Menu
Libération
Rétrospective

Mario Monicelli, commedia dévastée

Article réservé aux abonnés
De la Première Guerre mondiale aux années de plomb, le cinéaste italien à l’humour grave et grinçant, exposé à la Cinémathèque, donnait à voir les mutations de son pays dans des satires noires.
Renato Salvatori et Claudia Cardinale dans «le Pigeon» de Mario Monicelli (1958). (Lux-Vides/Collection Prod DB / DR)
publié le 30 avril 2023 à 16h00

Saisir l’époque en une image fulgurante faisant office de paradigme, tel est le génie des grandes comédies à l’italienne, captant d’un trait mordant, irrésistible, l’Italie du boom économique et du capitalisme naissant, ses rêves frelatés et ses laissés-pour-compte.
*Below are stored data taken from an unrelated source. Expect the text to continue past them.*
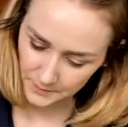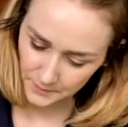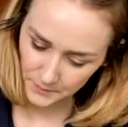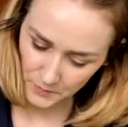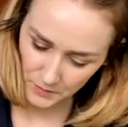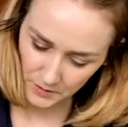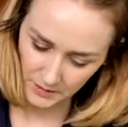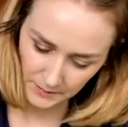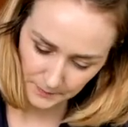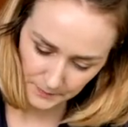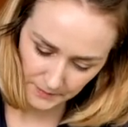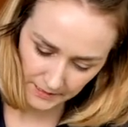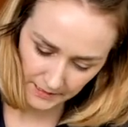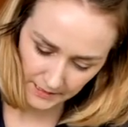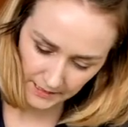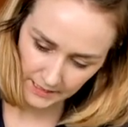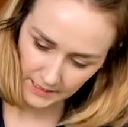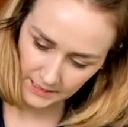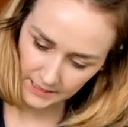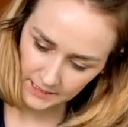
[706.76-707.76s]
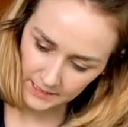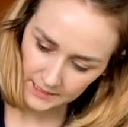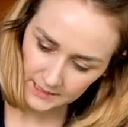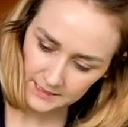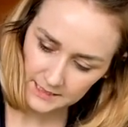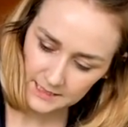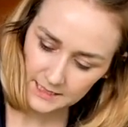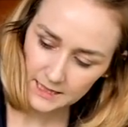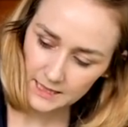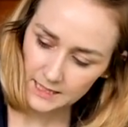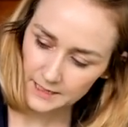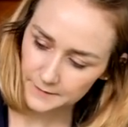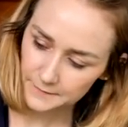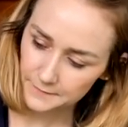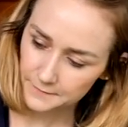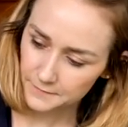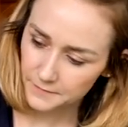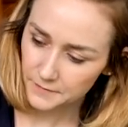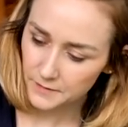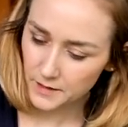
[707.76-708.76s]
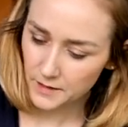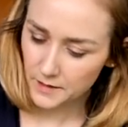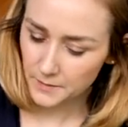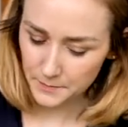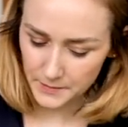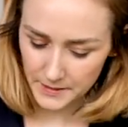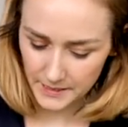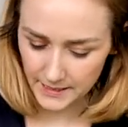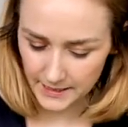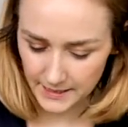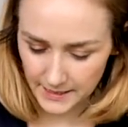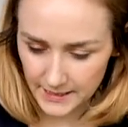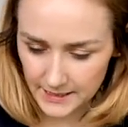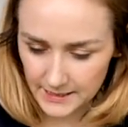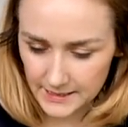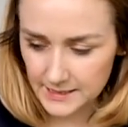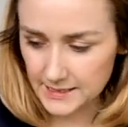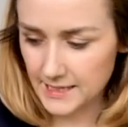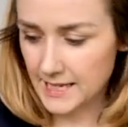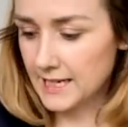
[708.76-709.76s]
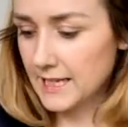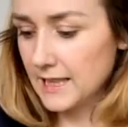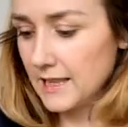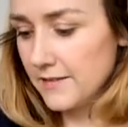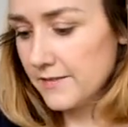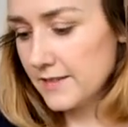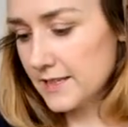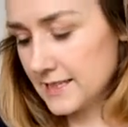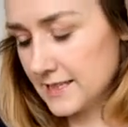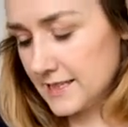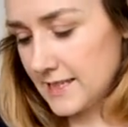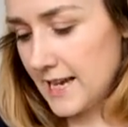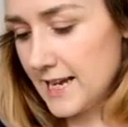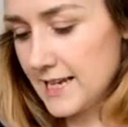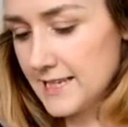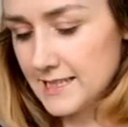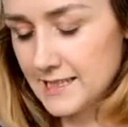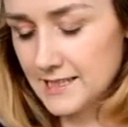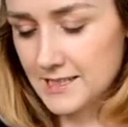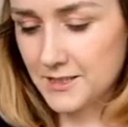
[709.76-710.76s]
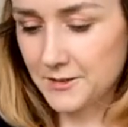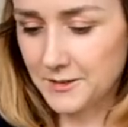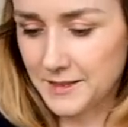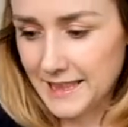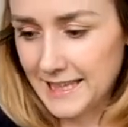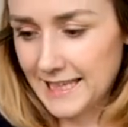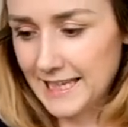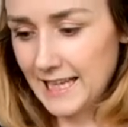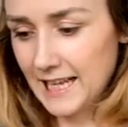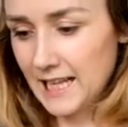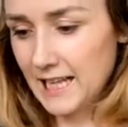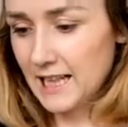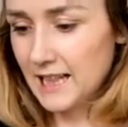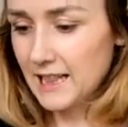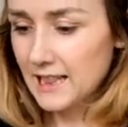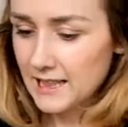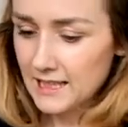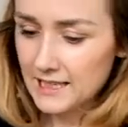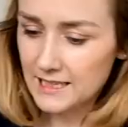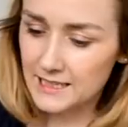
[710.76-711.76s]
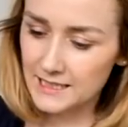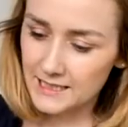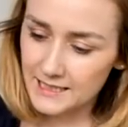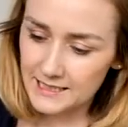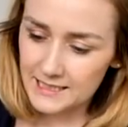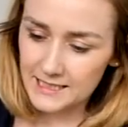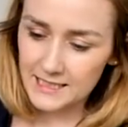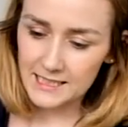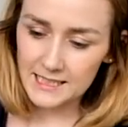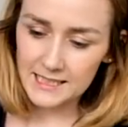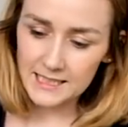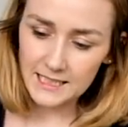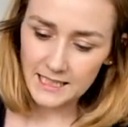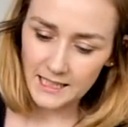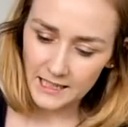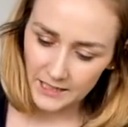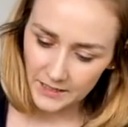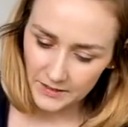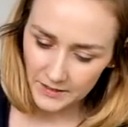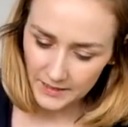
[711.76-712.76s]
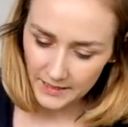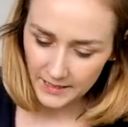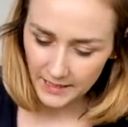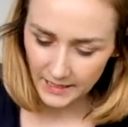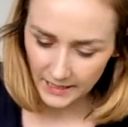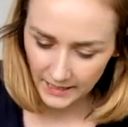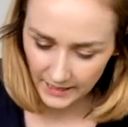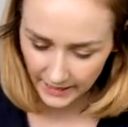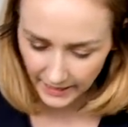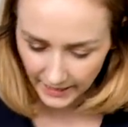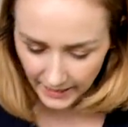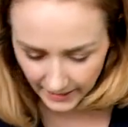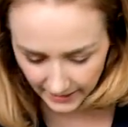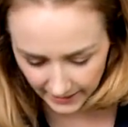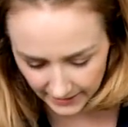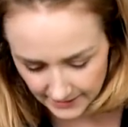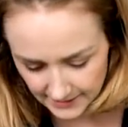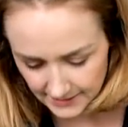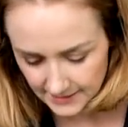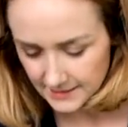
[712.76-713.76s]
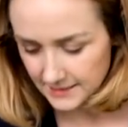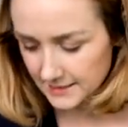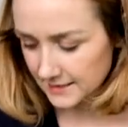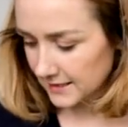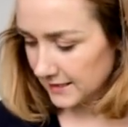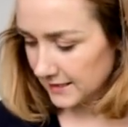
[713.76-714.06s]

More pockets, love pockets. And I love this size, it's so little. It's just a cute little case.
C’est, chez Dino Risi, la Lancia décapotable du Fanfaron, qui finira sa course dans le ravin, ou encore le pauvre diable d’Une vie difficile, crachant son amertume sur les bagnoles des touristes qui passent. Mais qu’en est-il du cinéma de Mario Monicelli ? L’autre maestro du genre dont le film le Pigeon (1958) signait sinon l’acte de naissance, disons la formule la plus pure (parce qu’impure) : un cocktail savamment dosé de farce et de drame, de finesse sociologique et d’outrance grotesque, d’ironie et de pathétique. S’il fallait n’en retenir qu’un, l’instantané monicellien qui fait mouche serait sans doute celui-là, ce cambriolage raté dans les grandes largeurs, cette bande de bras cassés échoués dans une cuisine, pour avoir percé le mauvais mur, et qui, à défaut d’empocher le butin, se retrouvent, une chignole à la main, à manger des nouilles aux pois chiches à 5 heures du matin. Avec en passant une peinture douce-amère de cette Rome périurbaine et miséreuse, son petit peuple de va-nu-pieds et de crève-la-dalle, ses chantiers et ses immeubles en construction qui poussent à tous les coins de rue… L’héritage du néoréalisme marié à la commedia dell’arte.